Indeed, the current generation of automation-related tragedies are not when things are malfunctioning in terms of design, but when they are operating in accordance with design. One of the earliest cases I know of was SAS 751, which crashed after automatic thrust restoration spun stalling engines up enough to tear them apart (all passengers and crew survived). That was on a DC9.

The problems come in two forms: uncommanded changes, whether it is overriding the captain's throttle settings, or suddenly climbing, or whether it is the autopilot disengagement procedure causing lack of situation awareness. Frankly regarding Adam Air, since I am not a pilot, I am wondering: the procedure is, in the middle of a thunderstorm in a plane slowly banking right, to fly wings level with no artificial horizon while that resets? Is that even realistically survivable in that set of circumstances? Is not a big part of the problem an insufficient safety margin on artificial horizon availability in the glass cockpit, at least when the 737-400 came out? Hopefully newer models are better?

Since AF447, one of the areas I am most critical of Airbus in, is the fact that there is insufficient feedback as to what the other pilot is doing regarding stick inputs. This is a serious oversignt in the Airbus design. In theory "I am in control" should be enough. In practice, when that doesn't happen in an emergency, you might not know it. That's a problem and it is a further contributor to lack of situation awareness of the flight crew there. This is particularly the problem when the crew is distracted with a large number of warnings following autopilot disengagement.

So what is to be done?

One thing I think Airbus deserves some credit for is the flight law system. The flight law system adds a logical layer of automation and abstraction between the pilot and the controls. It's a pioneering system and like all such systems, it builds on past knowledge and makes some new mistakes. But I think conceptually it is a good start. The interface between pilots and aircraft needs to be rethought and this is I think the first step.
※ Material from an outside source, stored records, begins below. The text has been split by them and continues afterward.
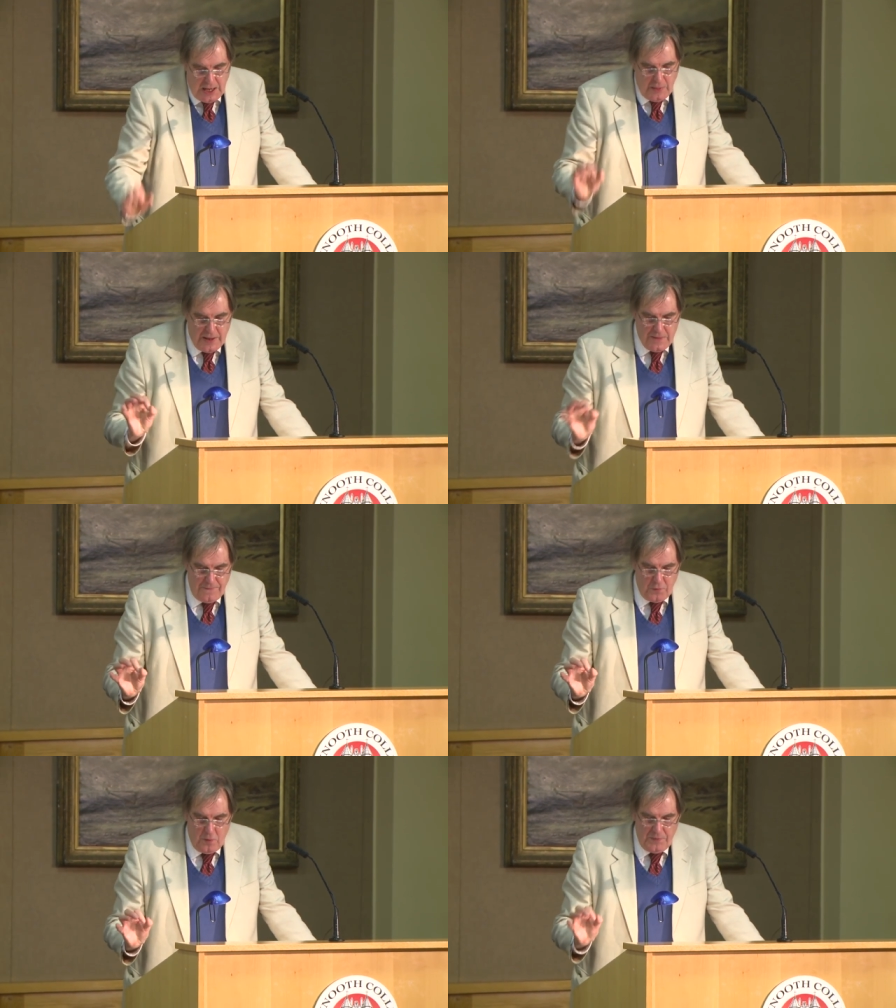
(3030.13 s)
and then
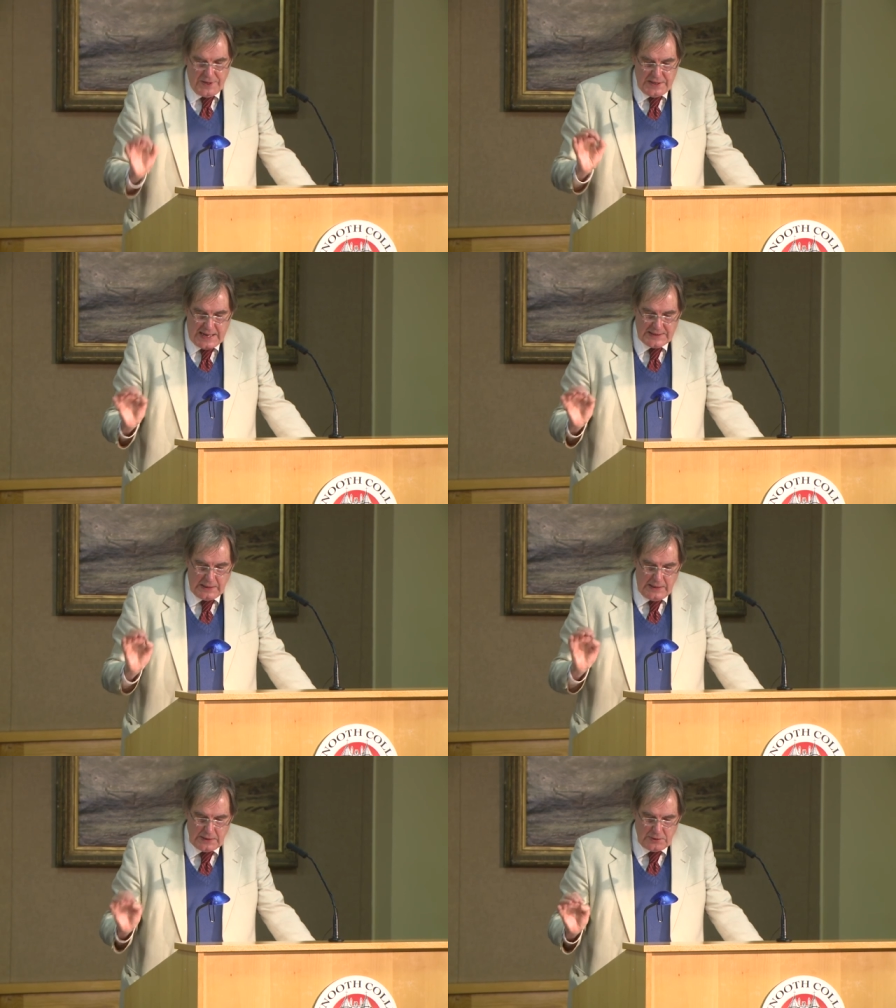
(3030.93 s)
informed that it has a
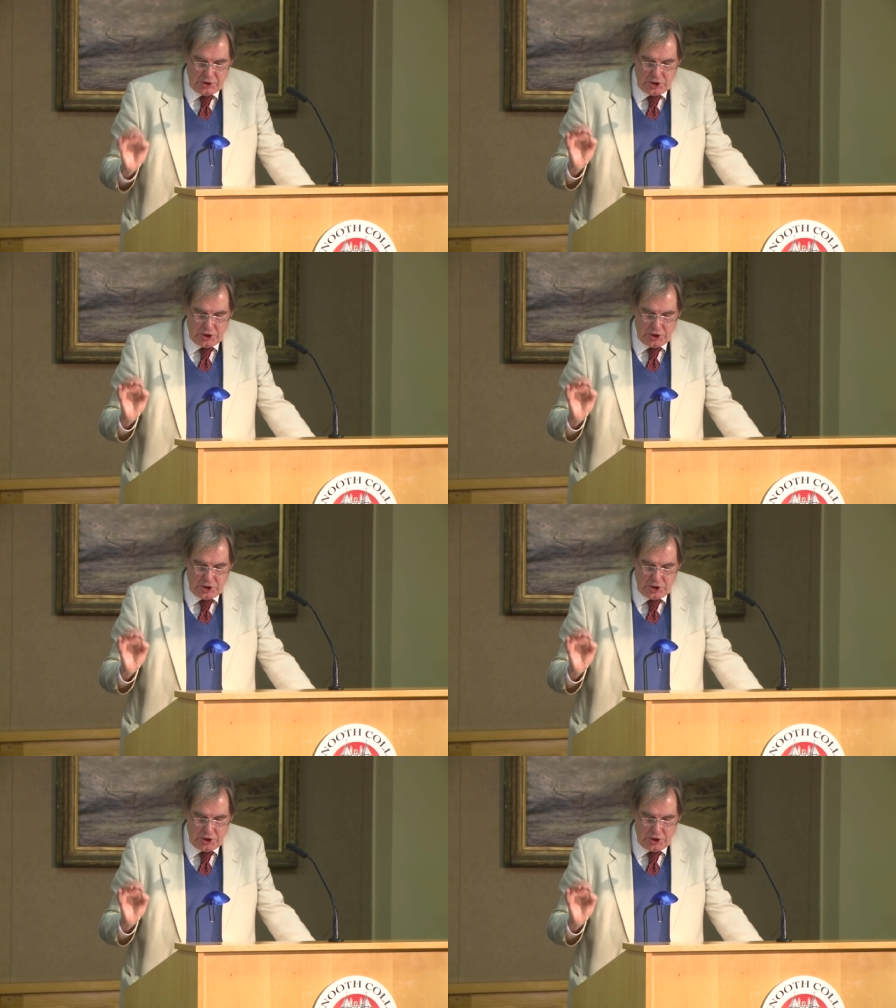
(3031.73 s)
little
So here are my thoughts on where things should head. They come out of a fairly close following of this topic for several years but they lack practical flying experience. Therefore these are offered for discussion and in the hope that rather than found useful themselves, they may inspire useful thoughts:

1. Less elimination of human functions. The crew is likely to either be totally eliminated or totally incorporated in the flying. The functions of the crew are likely to be high level (airplane, do this!) and the automation then assumes the role of doing that.

2. Replace "flight laws" with "flight strategies" and theme the glass cockpit according to the strategy, so that there are subtle reminders built into many instruments as to what the plane is doing. For example, with unreliable airspeed, the plane can fly pitch and power.

3. Work needs to be done to better understand failure hierarchies and to avoid displaying, by default, cascading failures to pilots in the event of problems. Of course pilots should have *access* to this in the course of troubleshooting....

4. Bring back the flight engineer in modified form. It may be worth having a flight engineer station on many long-range aircraft which can be optionally filled (in lieu of data link to ground engineers), but also pilot not flying may also take over more of this role.

But of course there are limits. Automation won't change aerodynamics. Automation can't work in areas where the automated systems cannot know the information directly. And automated systems can apply heuristics but they cannot exercise judgement.

Anyway open to thoughts and discussion.